Do you talk to your mother the same way you talk to your best friend?
I didn’t think so. That’s why a one-size-fits-all approach to email marketing doesn’t work when you are speaking to a diverse audience. The reality is that most businesses cater to more than one kind of consumer. For example, at Email on Acid we offer email testing as our main attraction. Even though our product fits a very specific need, we still can categorize our target customers into 3 different segments: email developers, email marketers and email designers. Writing with only one target group in mind will end up alienating the rest of your list. If we were to send an email talking in depth about HTML and CSS tricks, an email coder might love it but an email marketer could become disengaged. That’s why list segmentation is so important.
List segmentation is also crucial because contacts will inevitably be at different points in the sales cycle. Gleanster Research found that 50% of leads are qualified but aren’t immediately ready to buy something from you. With list segmentation and lead nurturing, however, you can get the appropriate message to your leads based on where they are in your sales funnel. SilverPop/DemandGen Report found that subscribers are 4-10 times more likely to respond to your email that is targeted directly towards the subscriber.

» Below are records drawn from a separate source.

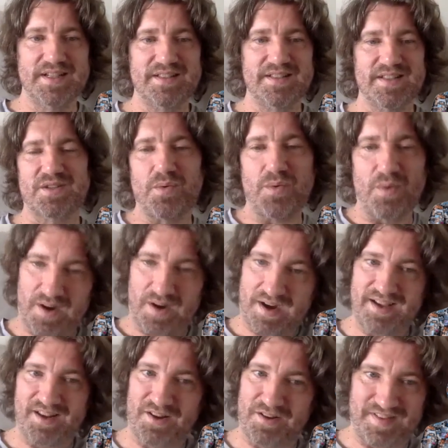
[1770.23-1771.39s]
So
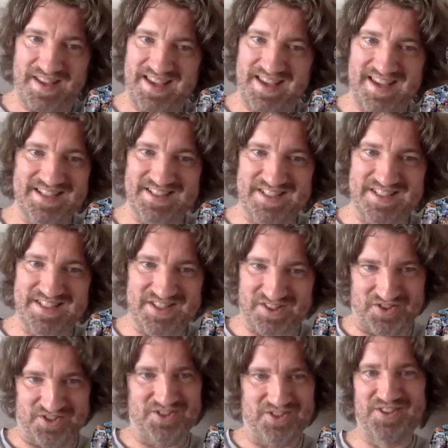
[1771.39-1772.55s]
there's quite a lot of
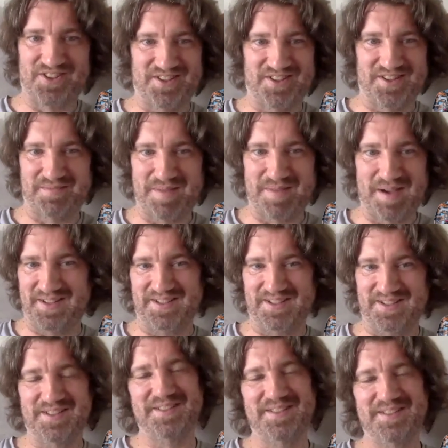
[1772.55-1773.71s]
heated
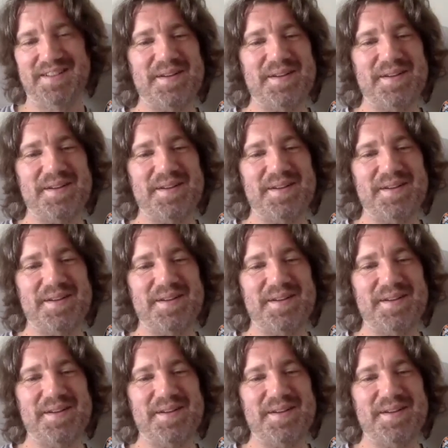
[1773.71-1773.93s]
discussion about,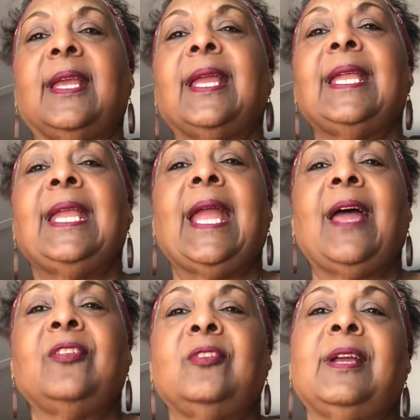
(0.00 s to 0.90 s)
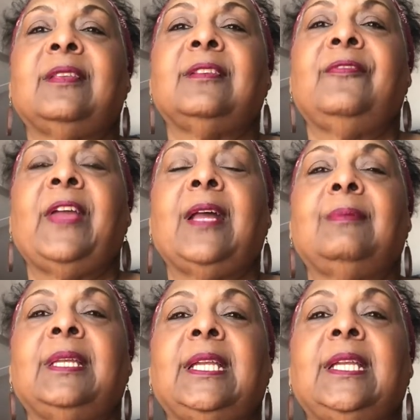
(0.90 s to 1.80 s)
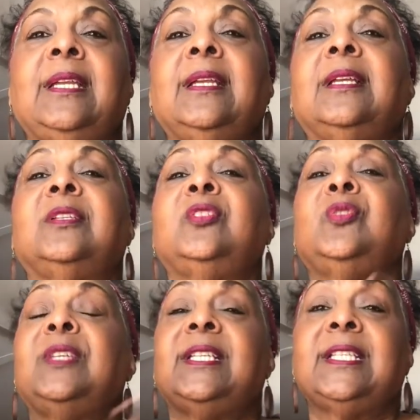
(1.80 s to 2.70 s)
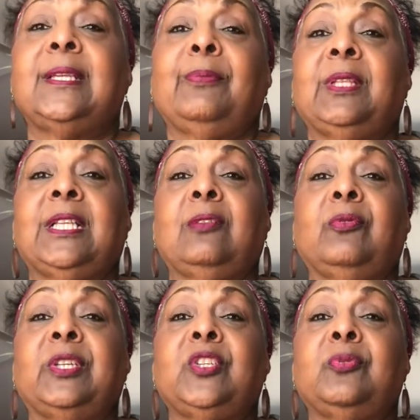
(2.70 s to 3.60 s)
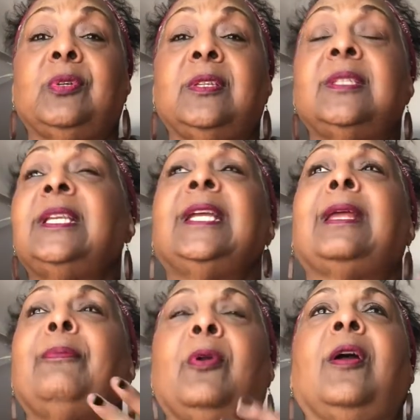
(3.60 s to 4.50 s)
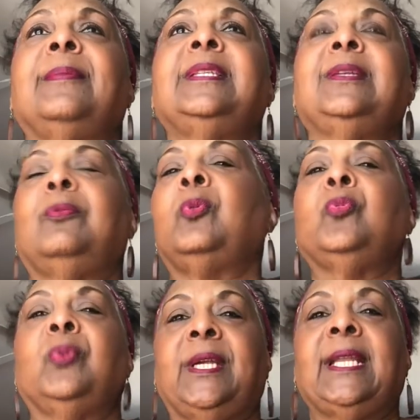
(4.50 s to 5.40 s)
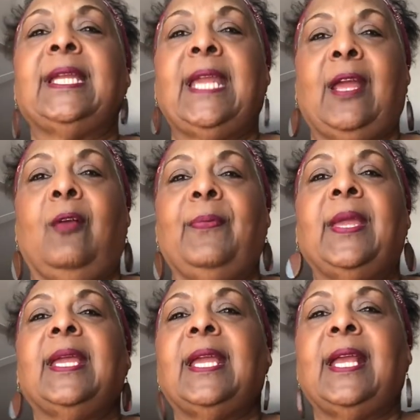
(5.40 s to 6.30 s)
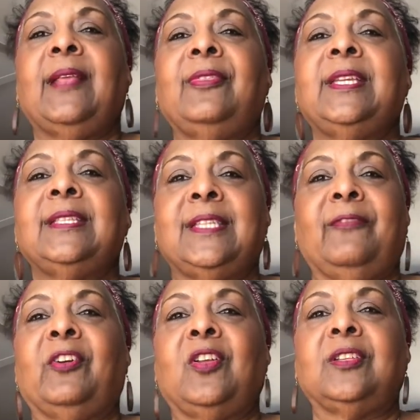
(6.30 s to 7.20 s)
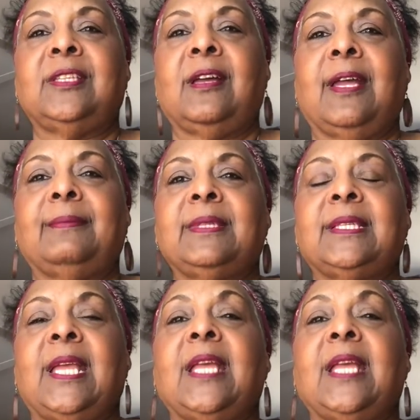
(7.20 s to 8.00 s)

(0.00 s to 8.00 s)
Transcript: Gather as a family, do these simple little rituals, and I promise it will really help in these difficult times.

To use our business as an example again, our list is a melting pot of different subscribers that have joined our list for many different reasons. Some may have joined for our blog posts, some are long-time customers, others are new customers, and some are potential customers that just took our self-serve email testing platform for a spin. That is why we need to provide targeted content that caters to people with different interests, rather than an email written with general content in an attempt to reach all our segments in one fell swoop. Check out the image below that graphically breaks down different points in the sales cycle. Your different subscribers joined your funnel through different methods (i.e. website, blog or social media), so specific content is sometimes only relevant to a specific segment.